For the PASL labeling scheme, no increase of image artifacts with GRAPPA compared to CAIPI was observed on the individual subject level. In comparison, a higher artifact load and lower control tSNR (efficiency) was present in the GRAPPA acquisitions compared to the CAIPI scans in the PCASL case. The differences in control and perfusion tSNR (efficiencies) between GRAPPA and CAIPI for the PASL scheme are small, leading to insignificant differences in perfusion-weighted volumes and mean perfusion activation z-scores, apart from the mean perfusion-weighted z-score. For the PCASL labeling scheme, the perfusion tSNR efficiency improvement due to CAIPI is larger, but it also results only in significantly higher mean perfusion-weighted z-score.

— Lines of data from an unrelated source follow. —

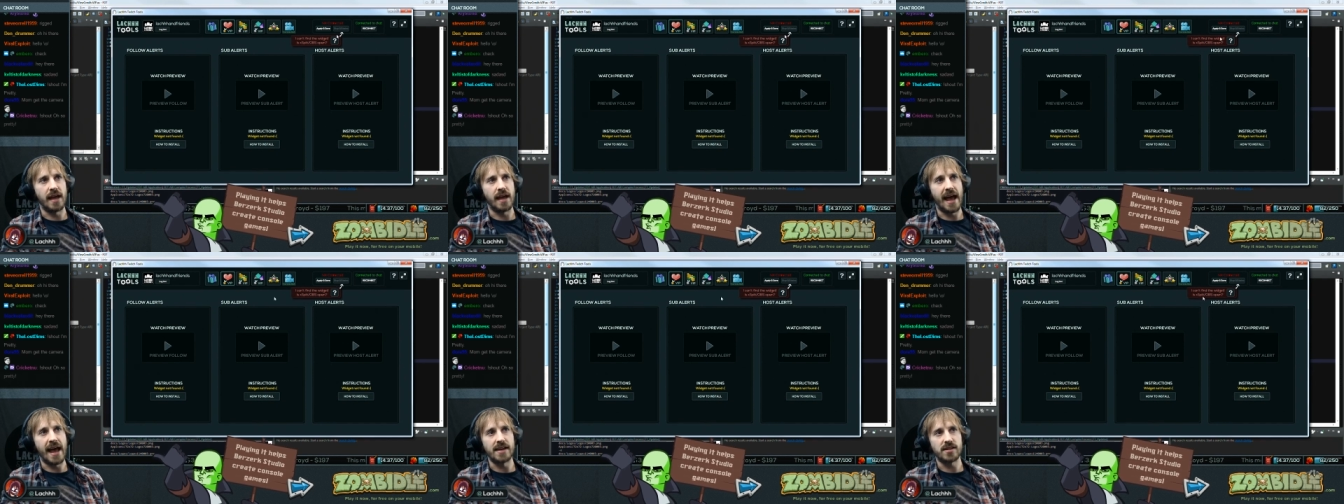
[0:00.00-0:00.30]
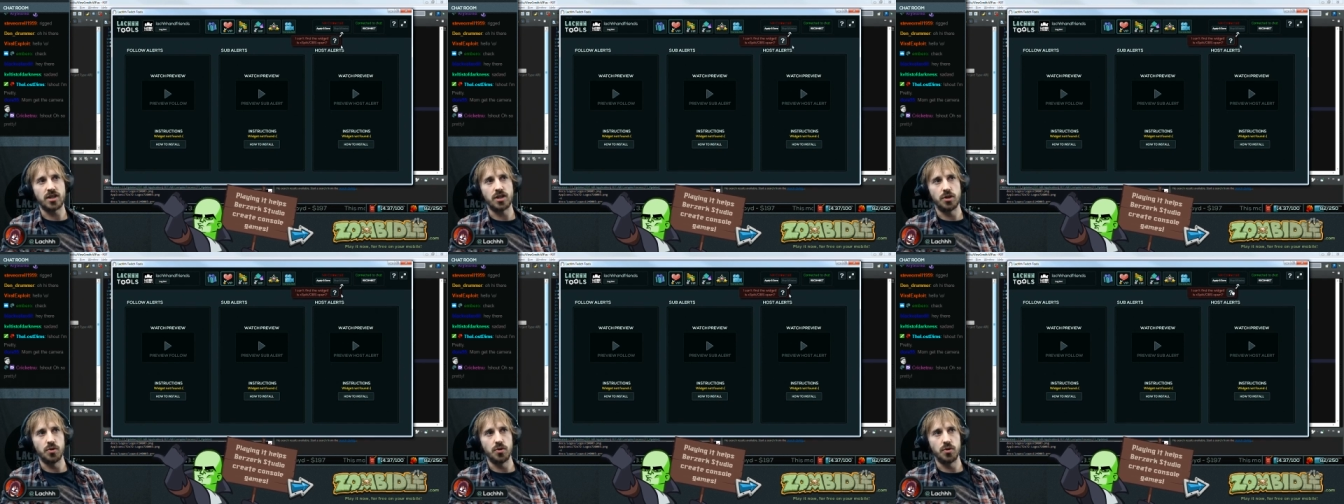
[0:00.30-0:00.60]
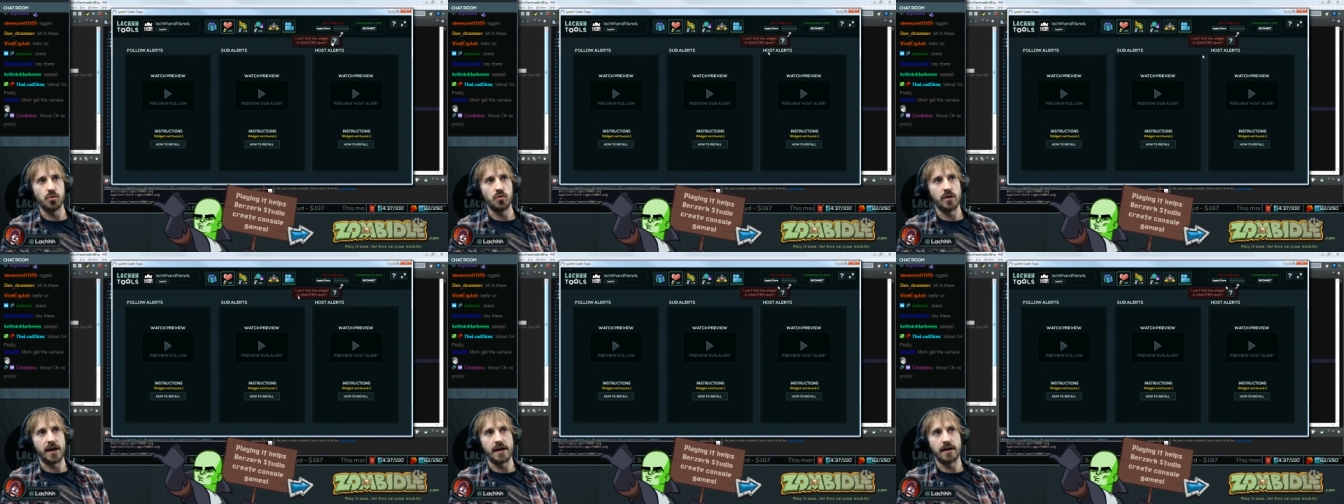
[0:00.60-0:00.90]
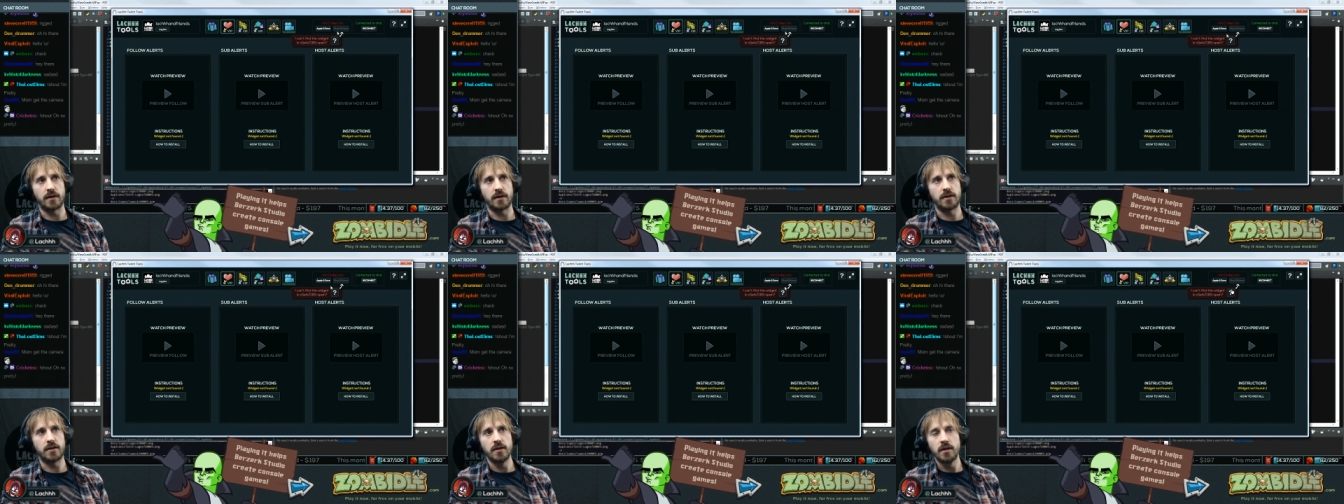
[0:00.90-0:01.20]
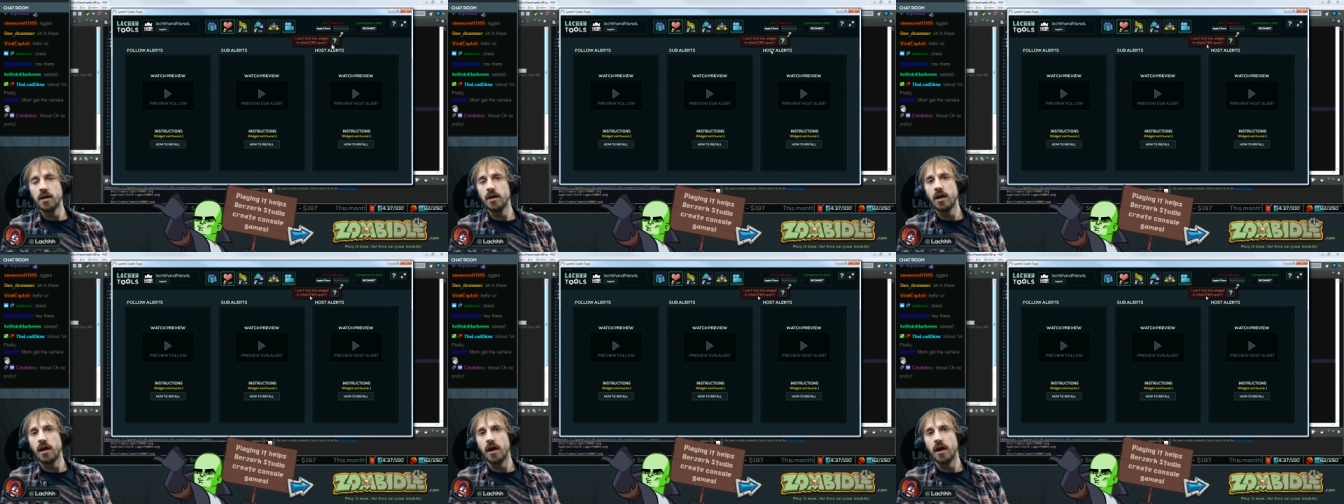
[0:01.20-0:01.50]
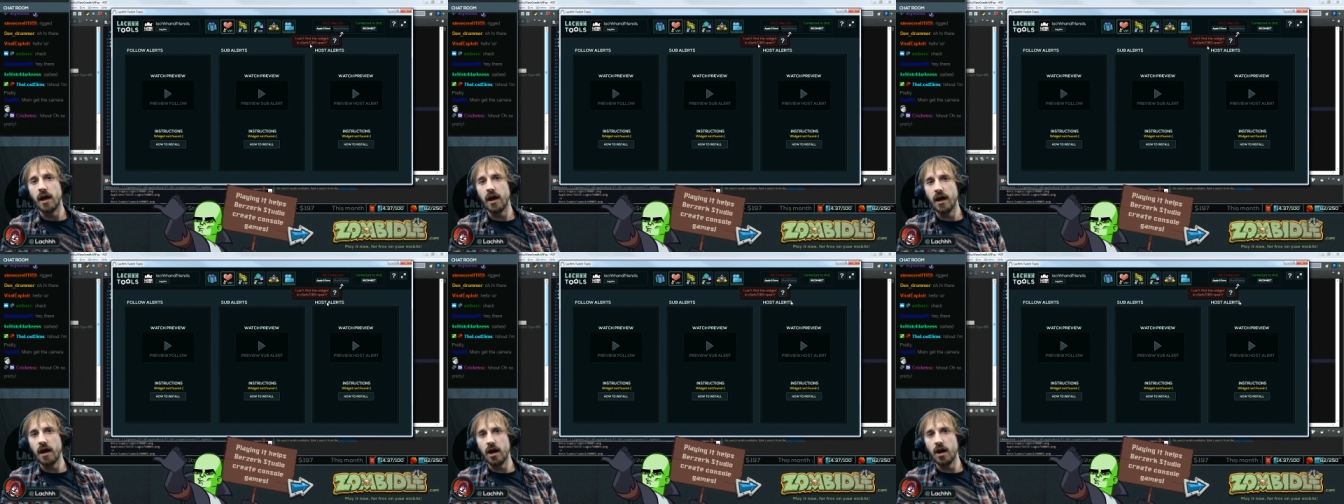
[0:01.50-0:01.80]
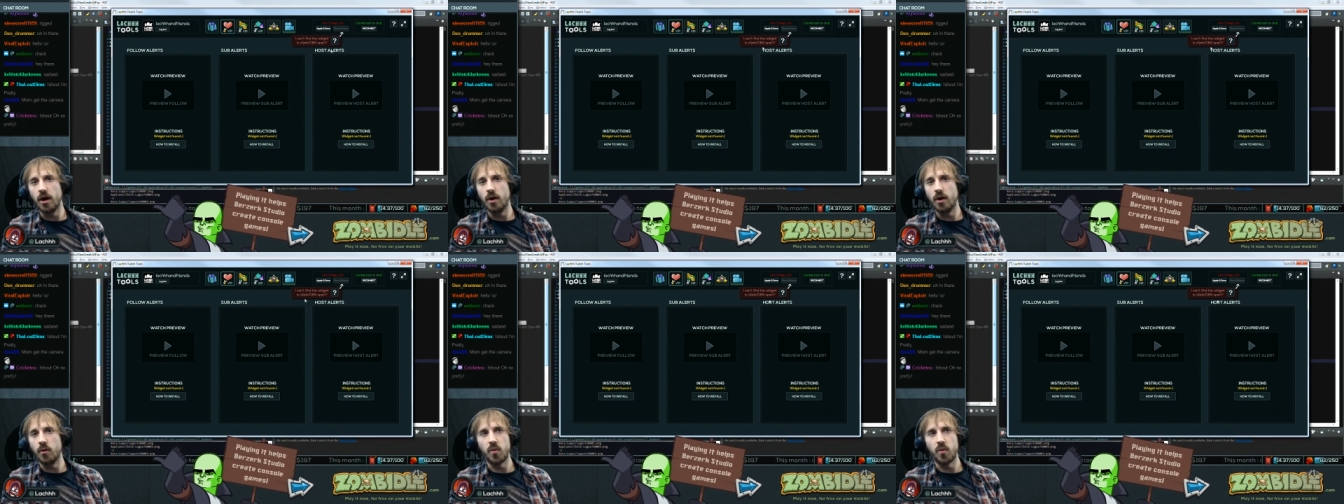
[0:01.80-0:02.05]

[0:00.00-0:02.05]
ask you like uh,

PCASL variants have higher control and perfusion tSNR efficiency than PASL ones leading to a larger perfusion-weighted volume. However, the perfusion-weighted volumes and perfusion activation z-scores for PASL are higher than those for PCASL, reflecting the benefit of the additional temporal samples. It should be noted that the minimum TR of the PCASL variant might be further reduced if the background suppression pulses applied are distributed throughout the whole TR.
In conclusion, the CAIPI sampling approach results in as good as or better results than the regularly sampled GRAPPA technique. Further, the higher (perfusion) tSNR efficiency of PCASL does not always guarantee outperformance and the best ASL fMRI approach will depend on the specific experimental parameters.

Acknowledgements

BAP is partially funded by the NWO VIDI grant 16.Vidi.178.052 and by the National Institute for Health grant (R01MH/111444) (PI David Feinberg).